Seja qual for o ponto sujeito a análise, a decisão de Dias Toffoli é:

(i) irrazoável e injustificável, quanto à extensão, porque atinge incontáveis investigações e processos penais em curso, sem razão de ser;

(ii) inoportuna, quanto ao tempo, porque adotada em período de recesso da Corte, mesmo após mais de 21 anos de vigência do sistema atual;

(iii) incongruente, quanto à segurança jurídica, porque contraria a jurisprudência dos tribunais superiores, inclusive do próprio STF;

(iv) ilegal, quanto ao conteúdo, porque não tem base no direito brasileiro, conforme se vê na Lei Complementar 105/2001 e na Lei 9.613/1998; e

(v) também incompatível com a ordem jurídica, pois viola importantes compromissos internacionais do Brasil.

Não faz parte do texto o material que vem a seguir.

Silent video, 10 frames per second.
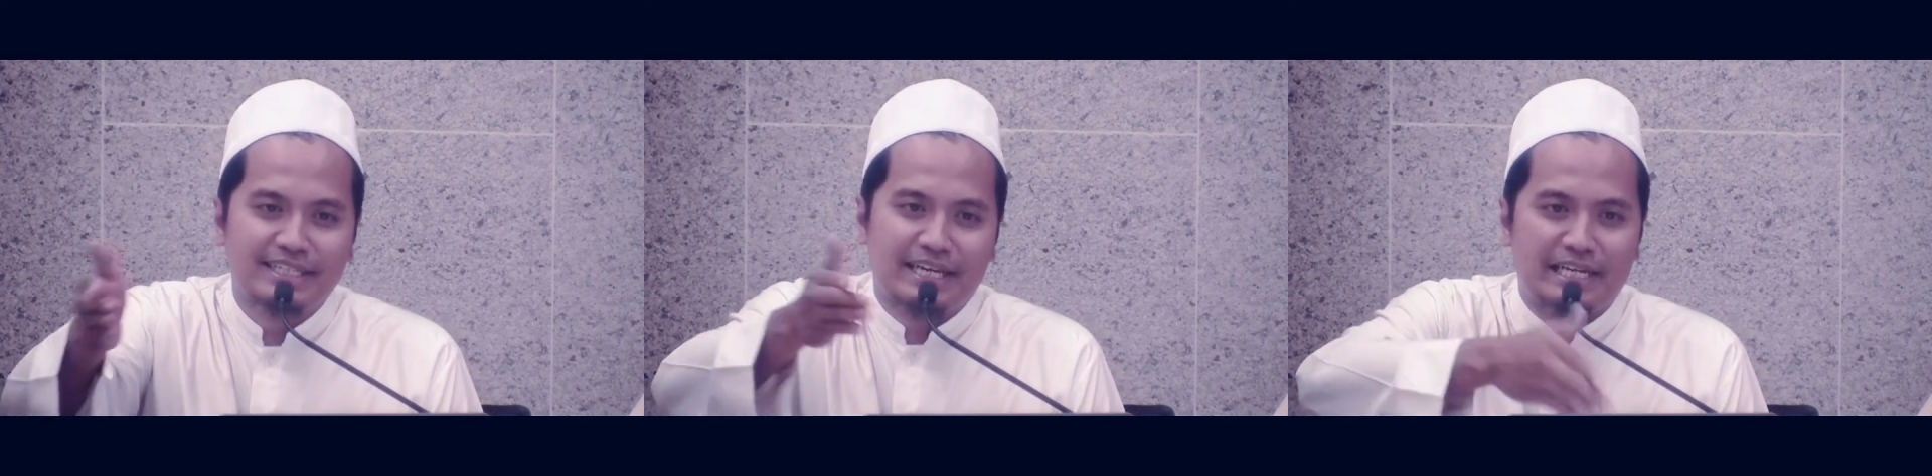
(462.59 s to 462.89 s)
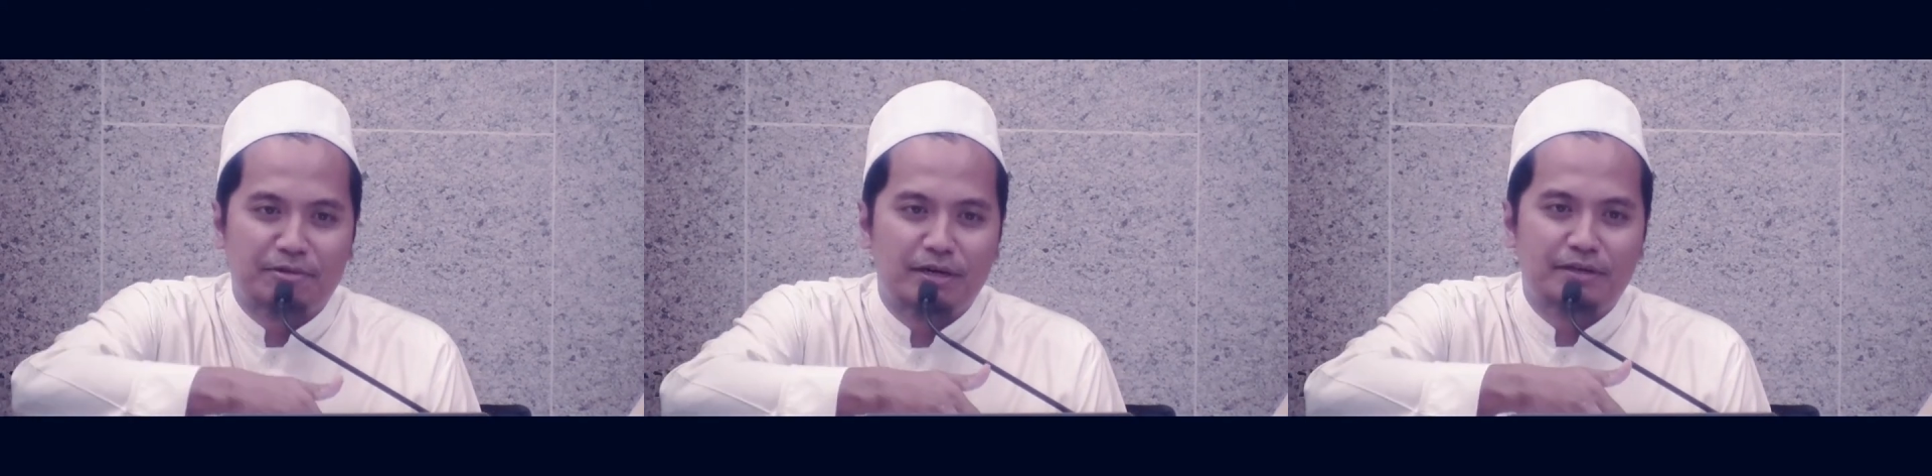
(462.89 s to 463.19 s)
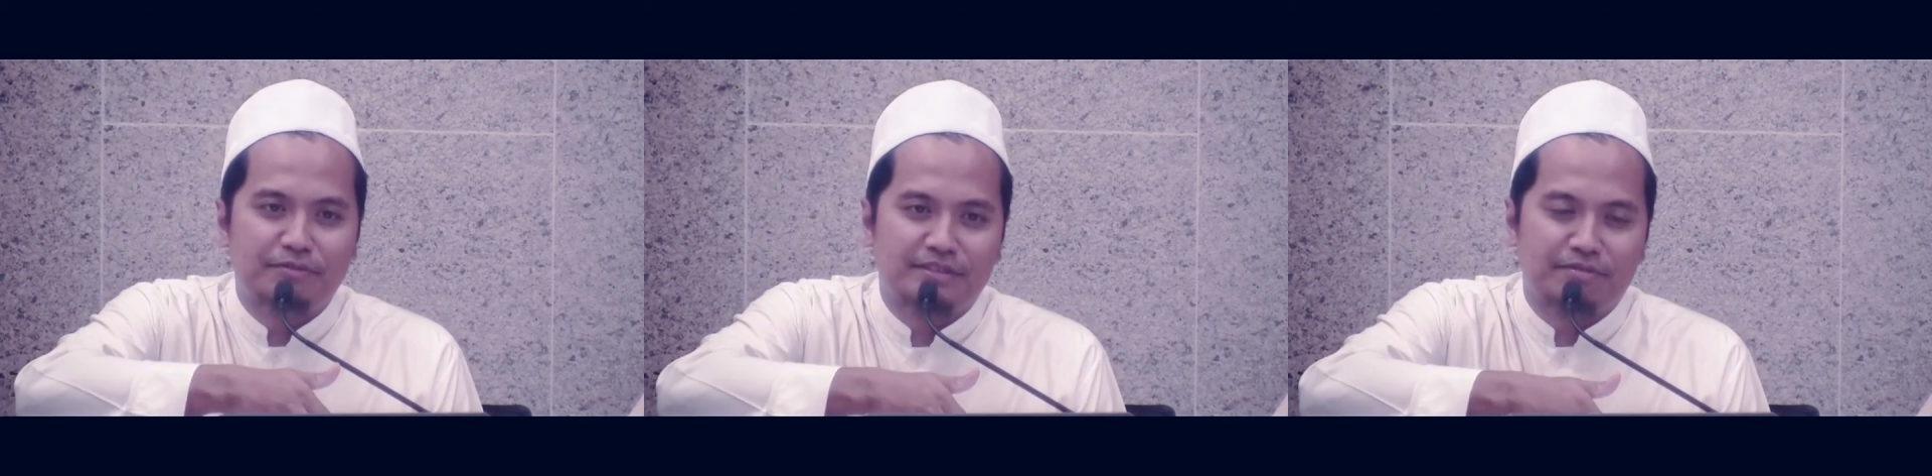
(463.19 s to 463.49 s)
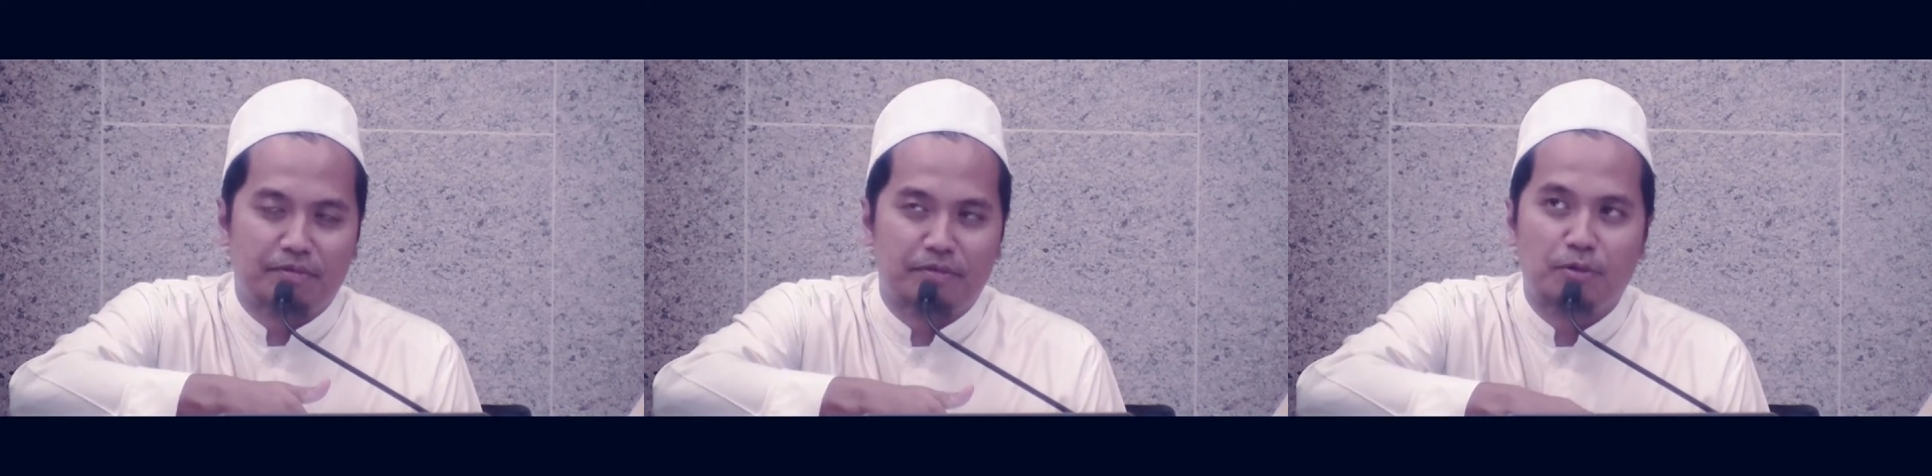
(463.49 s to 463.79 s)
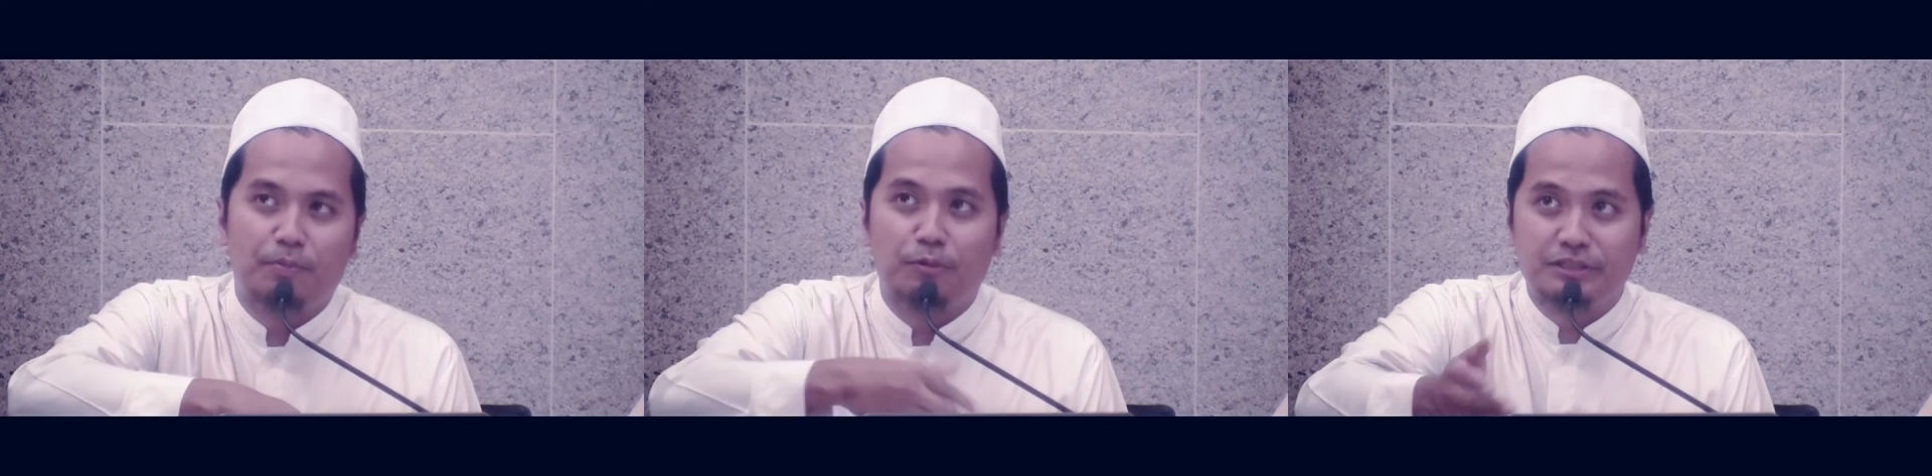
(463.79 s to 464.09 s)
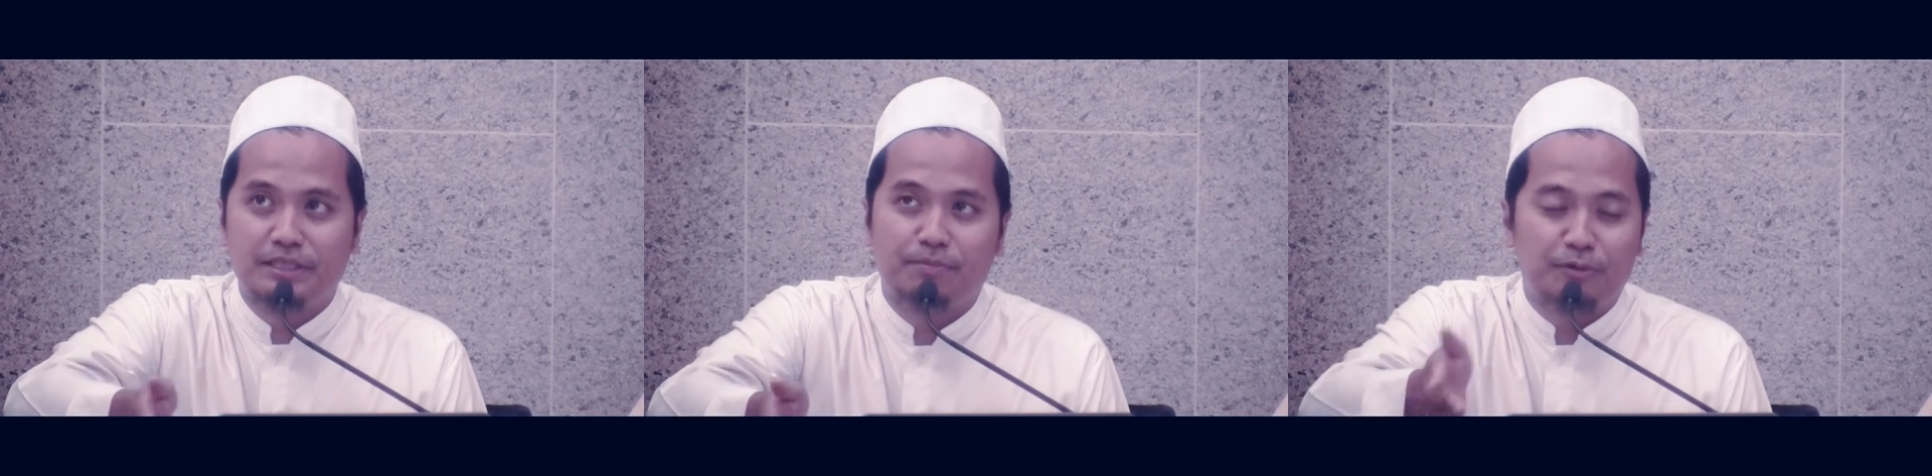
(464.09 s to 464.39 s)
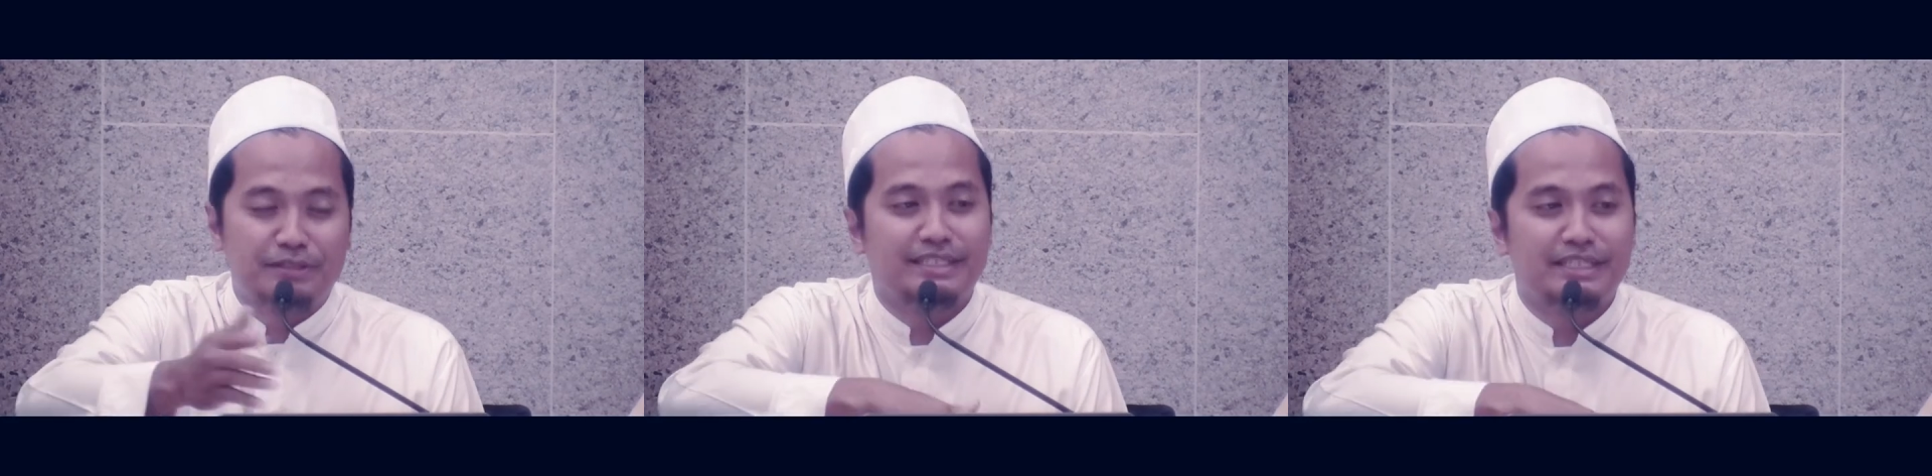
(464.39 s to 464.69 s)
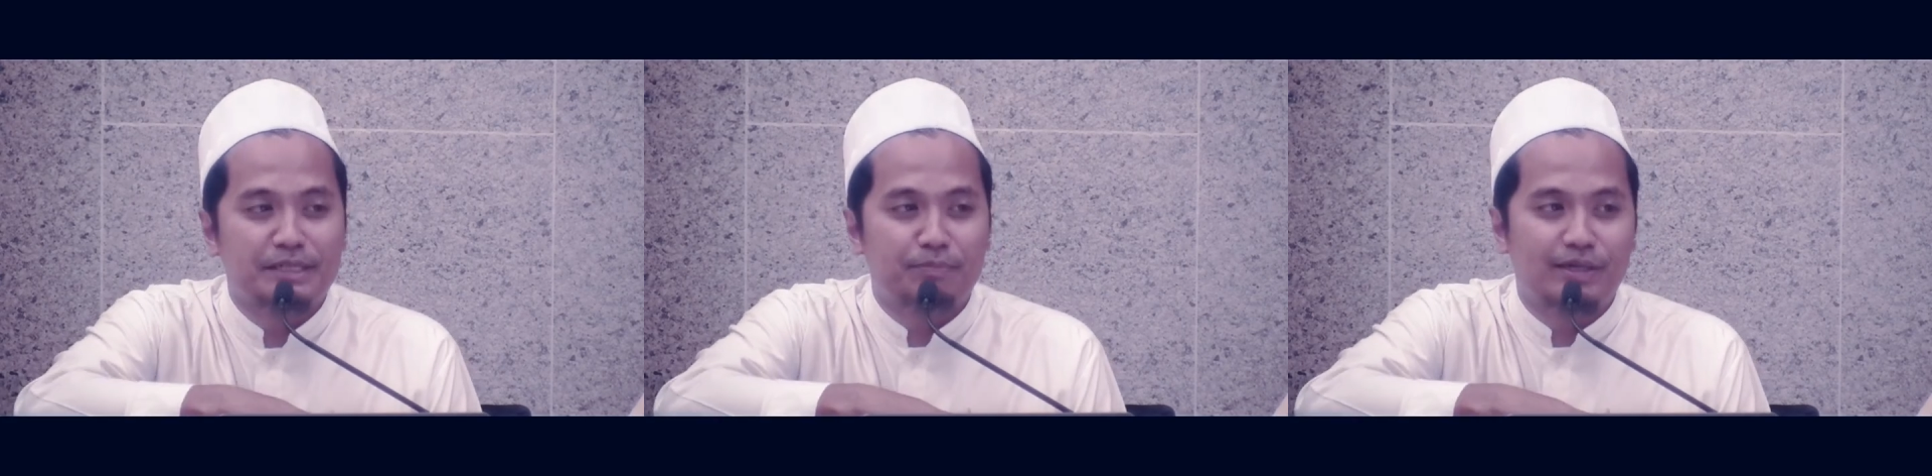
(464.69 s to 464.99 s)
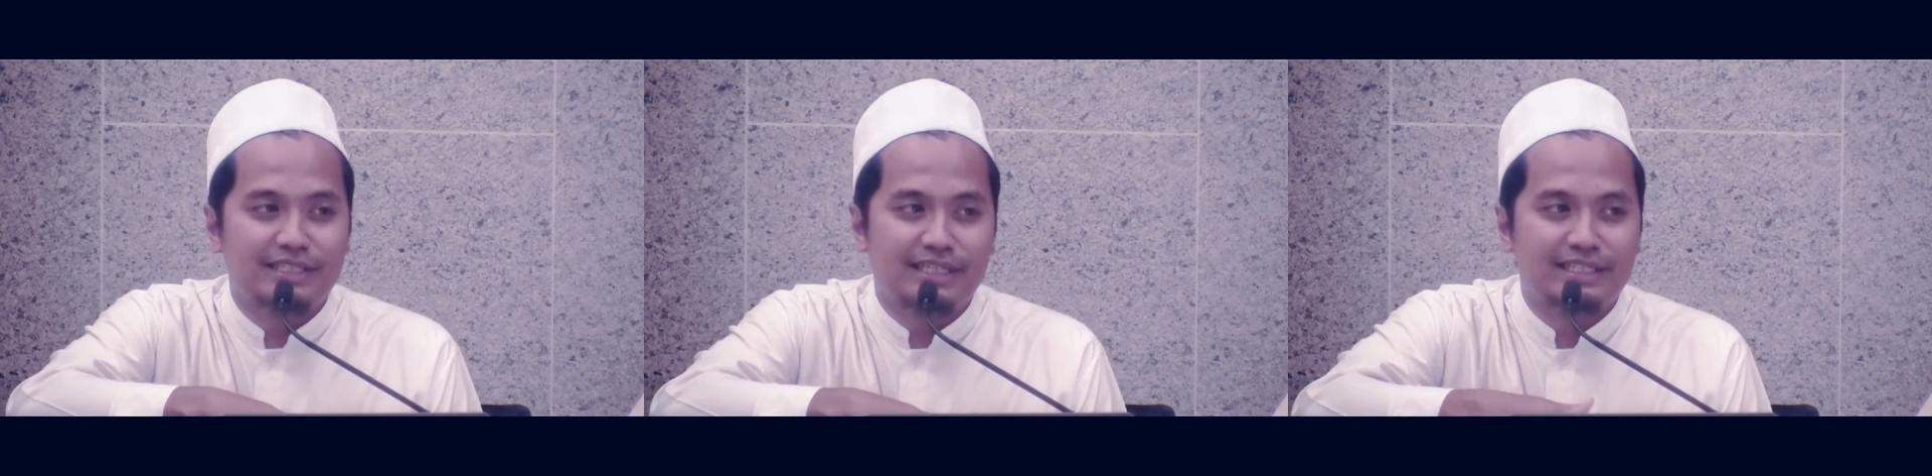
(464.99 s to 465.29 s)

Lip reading: and the wife is from an opposing political party,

Obviamente, uma medida assim põe o COAF de recesso e torna o Brasil uma praça mais atraente, não para investidores legítimos, e um país mais seguro, mas não para os turistas que nos visitam.

Insegurança jurídica nas questões criminais, pervasividade do sistema financeiro à lavagem de dinheiro e ao financiamento do terrorismo nos fluxos econômicos regulares, falta de governança contra a corrupção em escala local e nacional, estruturas corporativas com compliance deficiente, inobservância dos padrões globais fixados por organismos especializados, e escasso rigor no enforcement das leis penais são fatores que atraem criminosos de todo o tipo e de toda a parte. A extemporânea decisão do presidente da Suprema Corte brasileira não melhora o respeito à Constituição. Na verdade, desprotege todos nós.

[Artigo originalmente publicado no JOTA, em 19 de julho de 2019].